### PROBLEM DETAILS
In full and without changes, output the data.
┄┄┄┄┄┄
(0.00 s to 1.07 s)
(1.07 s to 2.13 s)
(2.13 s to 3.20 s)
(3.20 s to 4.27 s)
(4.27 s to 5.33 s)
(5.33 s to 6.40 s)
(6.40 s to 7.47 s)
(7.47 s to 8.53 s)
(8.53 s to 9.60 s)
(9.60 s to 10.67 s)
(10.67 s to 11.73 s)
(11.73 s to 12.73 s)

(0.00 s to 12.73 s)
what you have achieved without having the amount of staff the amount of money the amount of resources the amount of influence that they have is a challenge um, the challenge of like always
┄┄┄┄┄┄
### PROBLEM SOLUTION
(0.00 s to 1.07 s)
(1.07 s to 2.13 s)
(2.13 s to 3.20 s)
(3.20 s to 4.27 s)
(4.27 s to 5.33 s)
(5.33 s to 6.40 s)
(6.40 s to 7.47 s)
(7.47 s to 8.53 s)
(8.53 s to 9.60 s)
(9.60 s to 10.67 s)
(10.67 s to 11.73 s)
(11.73 s to 12.73 s)

(0.00 s to 12.73 s)
what you have achieved without having the amount of staff the amount of money the amount of resources the amount of influence that they have is a challenge um, the challenge of like always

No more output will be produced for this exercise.